Raw metadata storage

As an archive, Software Heritage chooses to store original metadata objects unmodified in its long-term storage databases (swh-storage and swh-objstorage).

For intrinsic metadata, this only means it is treated as any other source code content; ie. there is no difference between a metadata file like package.json and a source code file like index.js from the loaders’ and the database’s points of view.

Extrinsic metadata, however, are stored in a dedicated storage service (in practice, this is currently in the same database as the Data model’s Merkle DAG; but in separate tables).

As they are both stored verbatim, they are in various formats depending on their source, and are not directly usable.

Indexed metadata storages

Software Heritage also stores metadata in indexed databases, which are directly usable for searching and querying.

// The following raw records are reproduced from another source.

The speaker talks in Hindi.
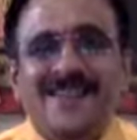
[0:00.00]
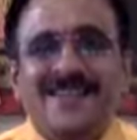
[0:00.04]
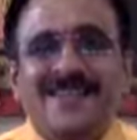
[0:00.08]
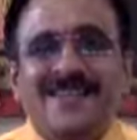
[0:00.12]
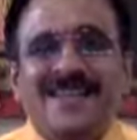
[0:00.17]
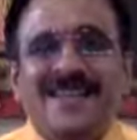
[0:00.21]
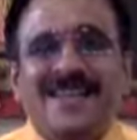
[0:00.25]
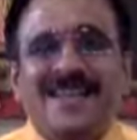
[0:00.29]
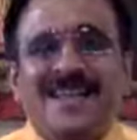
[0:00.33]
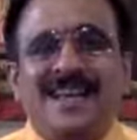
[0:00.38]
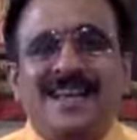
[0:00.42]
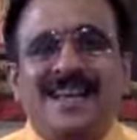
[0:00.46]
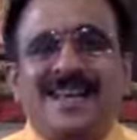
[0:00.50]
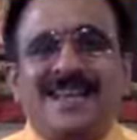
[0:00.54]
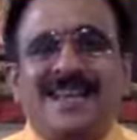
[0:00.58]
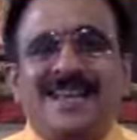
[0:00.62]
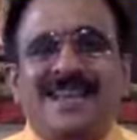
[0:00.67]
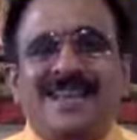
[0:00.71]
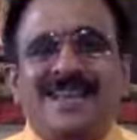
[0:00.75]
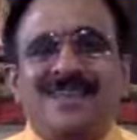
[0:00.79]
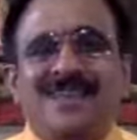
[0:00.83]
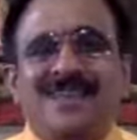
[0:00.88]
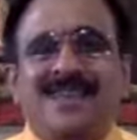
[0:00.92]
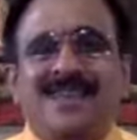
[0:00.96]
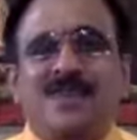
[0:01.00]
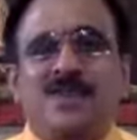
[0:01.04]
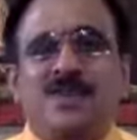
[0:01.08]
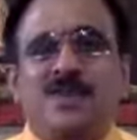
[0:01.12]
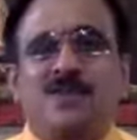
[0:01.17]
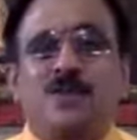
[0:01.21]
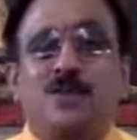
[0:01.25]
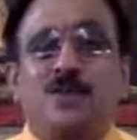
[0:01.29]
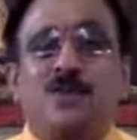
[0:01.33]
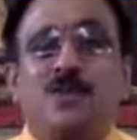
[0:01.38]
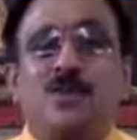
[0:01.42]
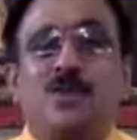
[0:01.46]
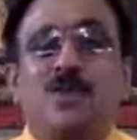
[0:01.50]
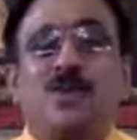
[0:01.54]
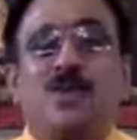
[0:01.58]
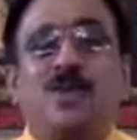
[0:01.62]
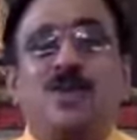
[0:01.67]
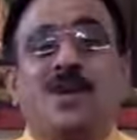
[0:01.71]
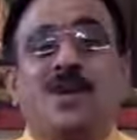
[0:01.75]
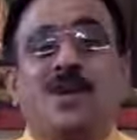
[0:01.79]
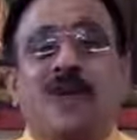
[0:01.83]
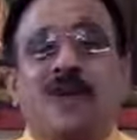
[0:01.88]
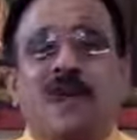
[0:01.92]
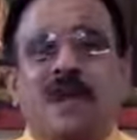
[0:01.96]
साधारणता ऐसा किसी को पूछोगे
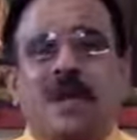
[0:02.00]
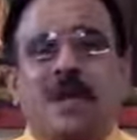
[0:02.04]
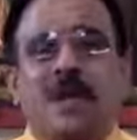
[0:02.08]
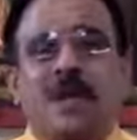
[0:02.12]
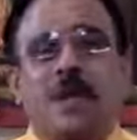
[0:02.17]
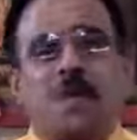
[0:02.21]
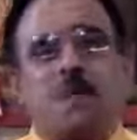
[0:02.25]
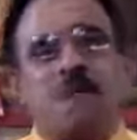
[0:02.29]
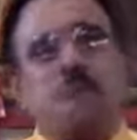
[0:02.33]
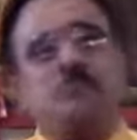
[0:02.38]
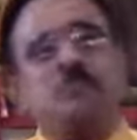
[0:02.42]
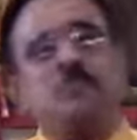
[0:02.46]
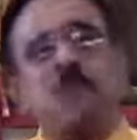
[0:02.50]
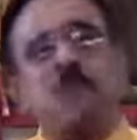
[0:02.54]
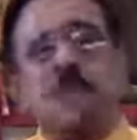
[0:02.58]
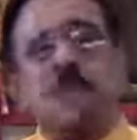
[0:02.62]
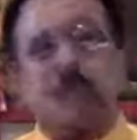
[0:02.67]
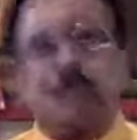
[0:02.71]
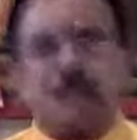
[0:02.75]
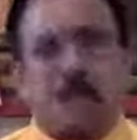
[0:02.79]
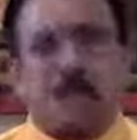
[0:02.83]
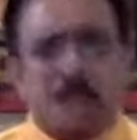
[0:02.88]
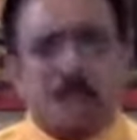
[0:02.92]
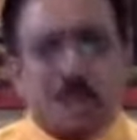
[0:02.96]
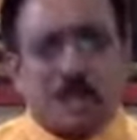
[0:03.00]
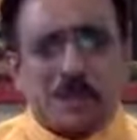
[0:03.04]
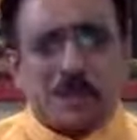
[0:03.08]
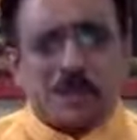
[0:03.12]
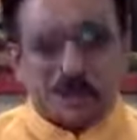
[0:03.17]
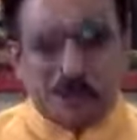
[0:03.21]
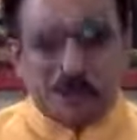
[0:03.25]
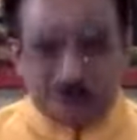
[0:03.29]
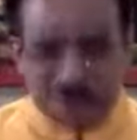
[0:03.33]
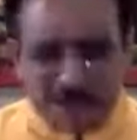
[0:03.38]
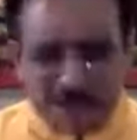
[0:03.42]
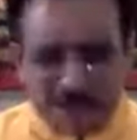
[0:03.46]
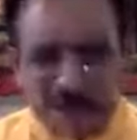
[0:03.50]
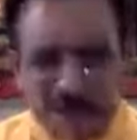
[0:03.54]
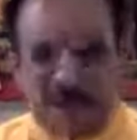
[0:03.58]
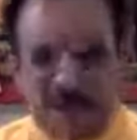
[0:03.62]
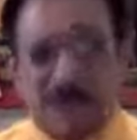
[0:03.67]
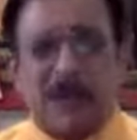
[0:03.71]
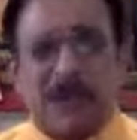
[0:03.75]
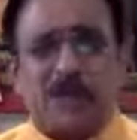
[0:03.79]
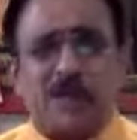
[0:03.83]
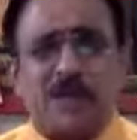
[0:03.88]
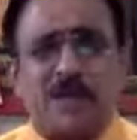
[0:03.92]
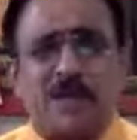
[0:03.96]
तो अगला कहेगा खूब साधना करनी पड़ेगी
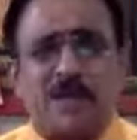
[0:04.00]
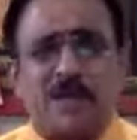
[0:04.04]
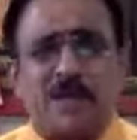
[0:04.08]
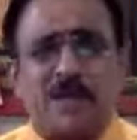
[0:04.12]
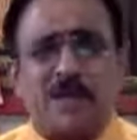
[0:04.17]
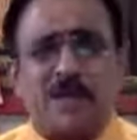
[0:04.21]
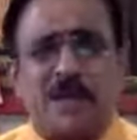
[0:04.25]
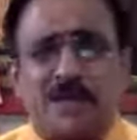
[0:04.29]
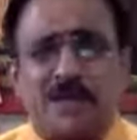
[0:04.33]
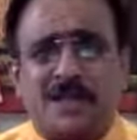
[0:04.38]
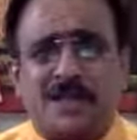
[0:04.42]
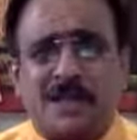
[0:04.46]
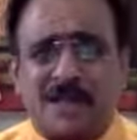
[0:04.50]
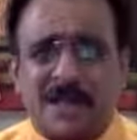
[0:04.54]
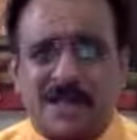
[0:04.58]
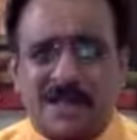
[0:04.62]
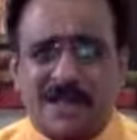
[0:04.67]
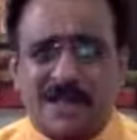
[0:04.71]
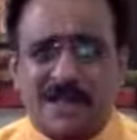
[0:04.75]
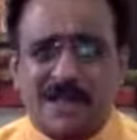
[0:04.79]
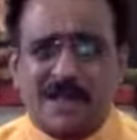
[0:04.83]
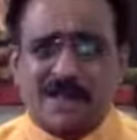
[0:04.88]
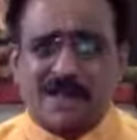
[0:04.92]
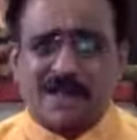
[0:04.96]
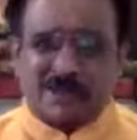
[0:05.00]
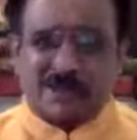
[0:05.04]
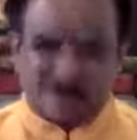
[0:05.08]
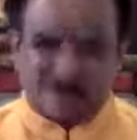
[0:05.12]
है क्या तुम्हारे अंदर तैयारीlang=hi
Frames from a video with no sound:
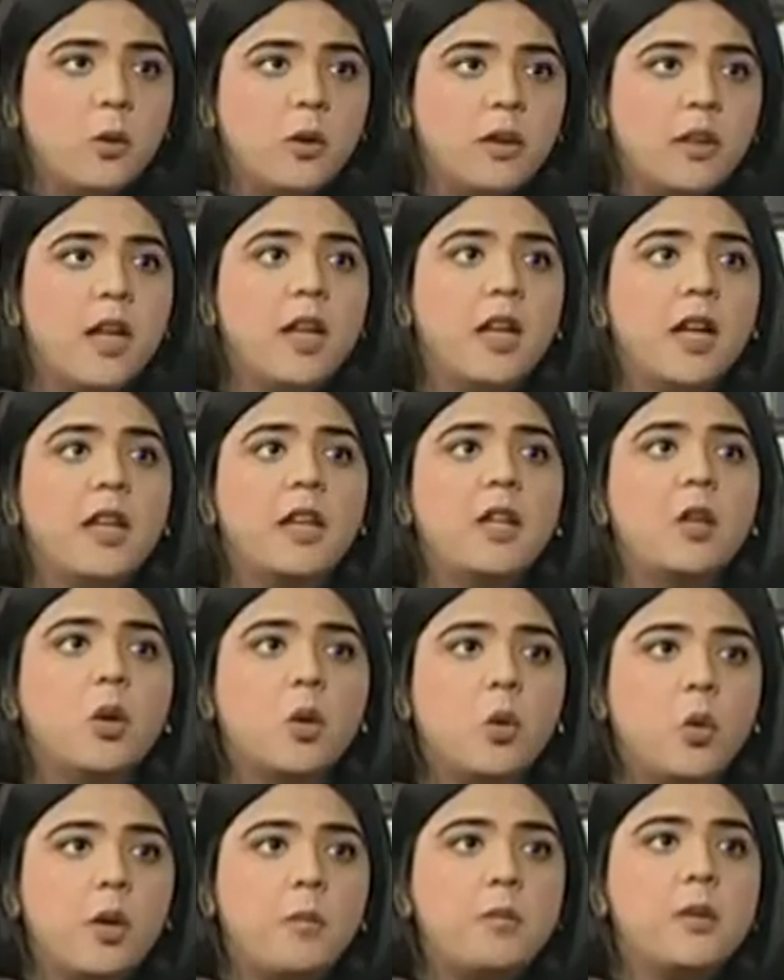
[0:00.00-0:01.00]
होती है यानी कि
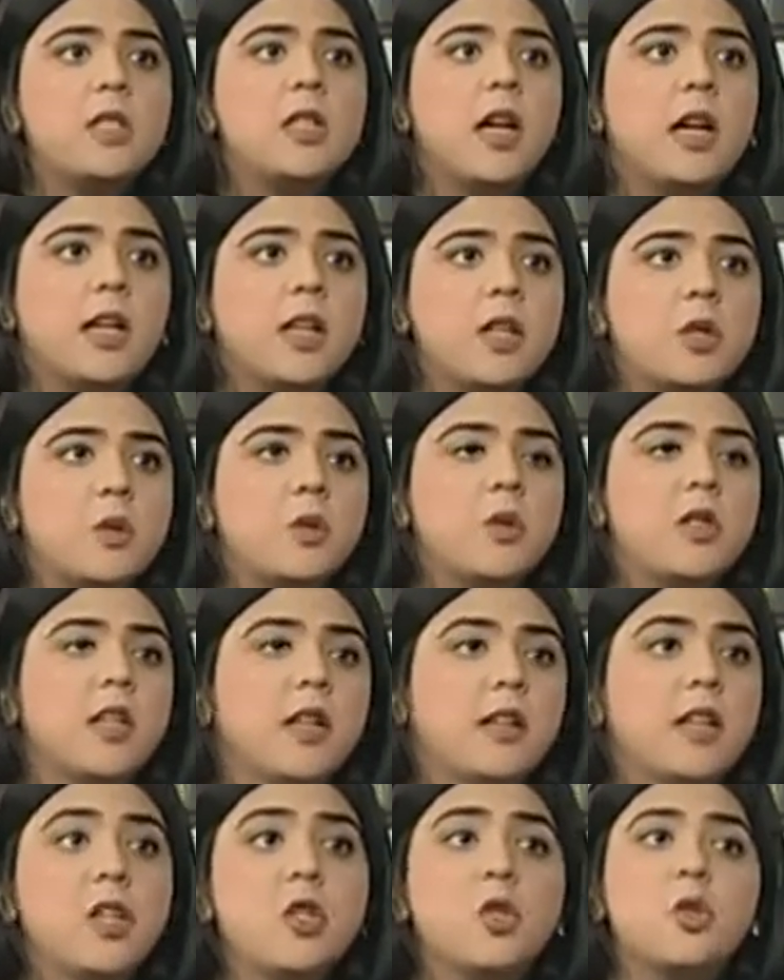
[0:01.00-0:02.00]
कोई भी जाके सुन
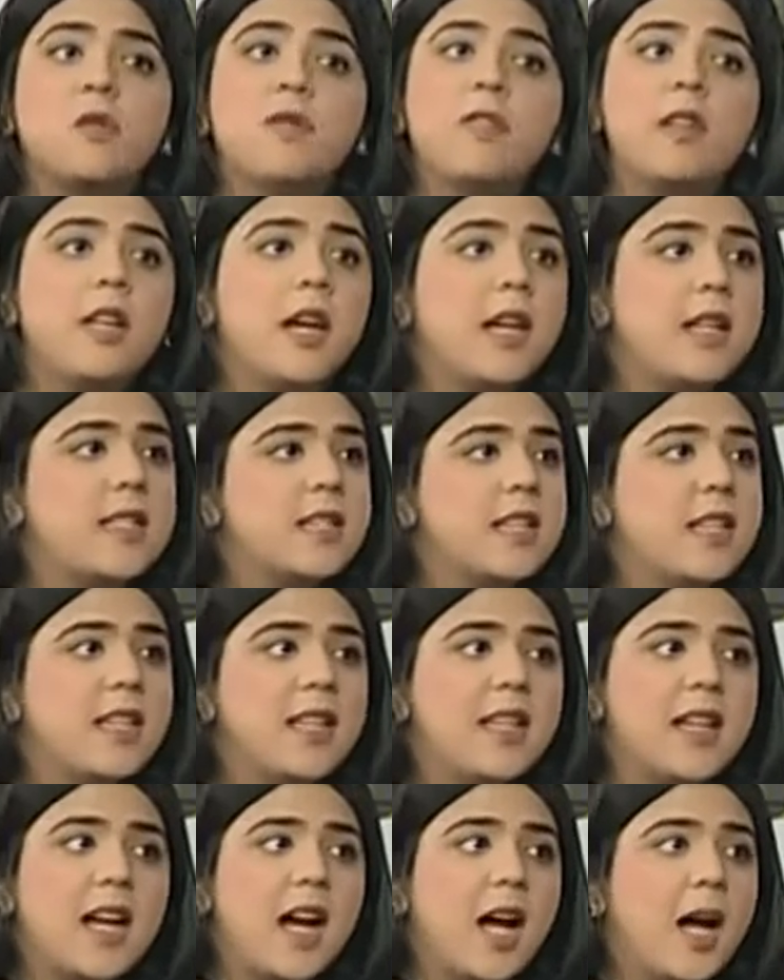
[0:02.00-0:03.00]
सकता है जुवेनाइल्स के
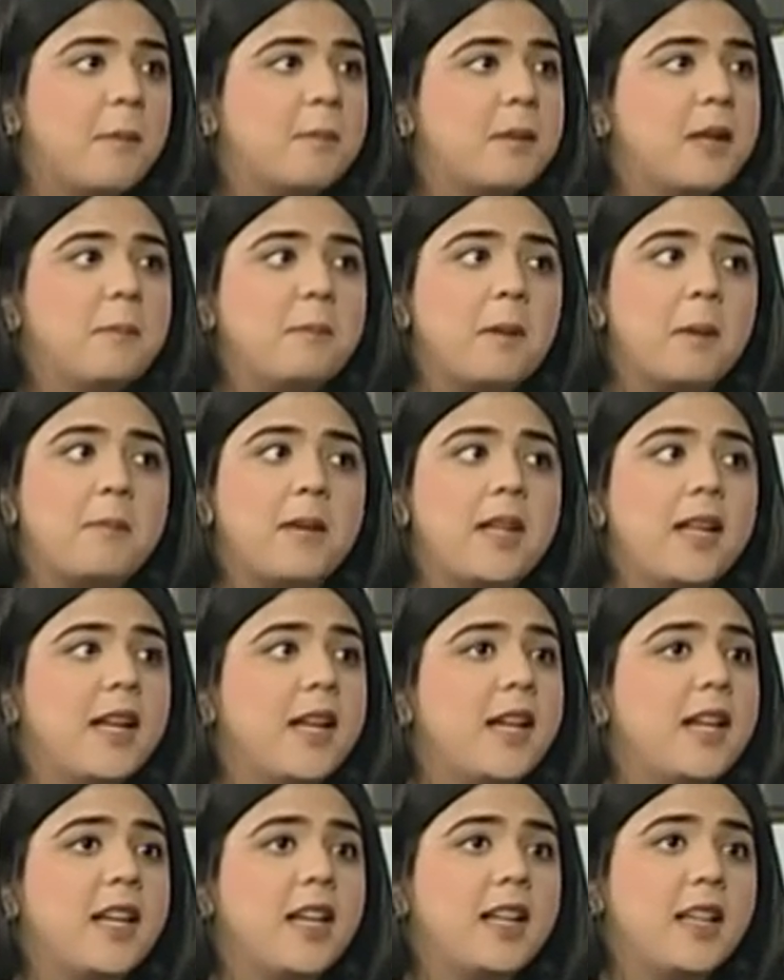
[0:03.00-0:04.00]
लिए आपकी पब्लिक
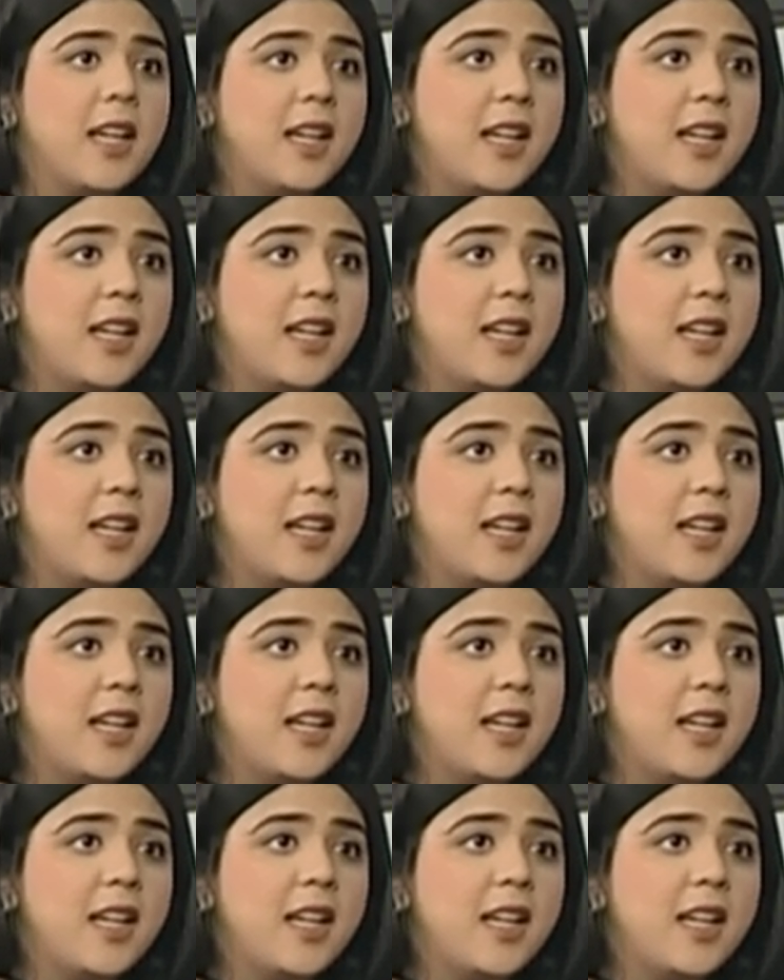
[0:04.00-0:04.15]
हेयरिंग hmm.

Currently, there are two:

  1. the “indexer storage”, a postgresql database that acts as a cache, and provides limited search functionality

  2. swh-search, an advanced search service backed by ElasticSearch.

Each of these databases has a consistent schema for ease of use.

Differences between raw and indexed metadata

The raw metadata is the authentic piece of metadata while the indexed metadata is a processed version, where the raw metadata is translated to a uniform vocabulary.

Both intrinsic and extrinsic metadata can be indexed and translated.

Therefore, most metadata stored twice in Software Heritage: raw and indexed. The reason for this apparent duplication is robustness and future-proofing.

Indeed, indexing metadata is a complex process. By keeping the raw metadata we ensure the possibility to re-compute the metadata in the future with other vocabularies. Furthermore, if we did not store the raw metadata, this would mean bugs in indexers could easily lose data, forever. Thanks to this redundant architecture, bugs can be fixed and indexers re-ran from the raw metadata to fix the indexed metadata.

This also makes it easier to add features on metadata mining or change schema in the future: instead of re-loading from original sources (which may have disappeared since!), new indexers can simply read stored metadata into new indexed storages.

Metadata mining

Some of the stored raw metadata is read and interpreted by worker processes known as indexers. Currently, they convert this metadata into a common format, CodeMeta.

Some indexers also read source code files to generate metadata about these files, such as their license, language, etc.

Then, they either send their results directly to a caller, or write it to an indexed metadata storage (either directly or through swh-journal).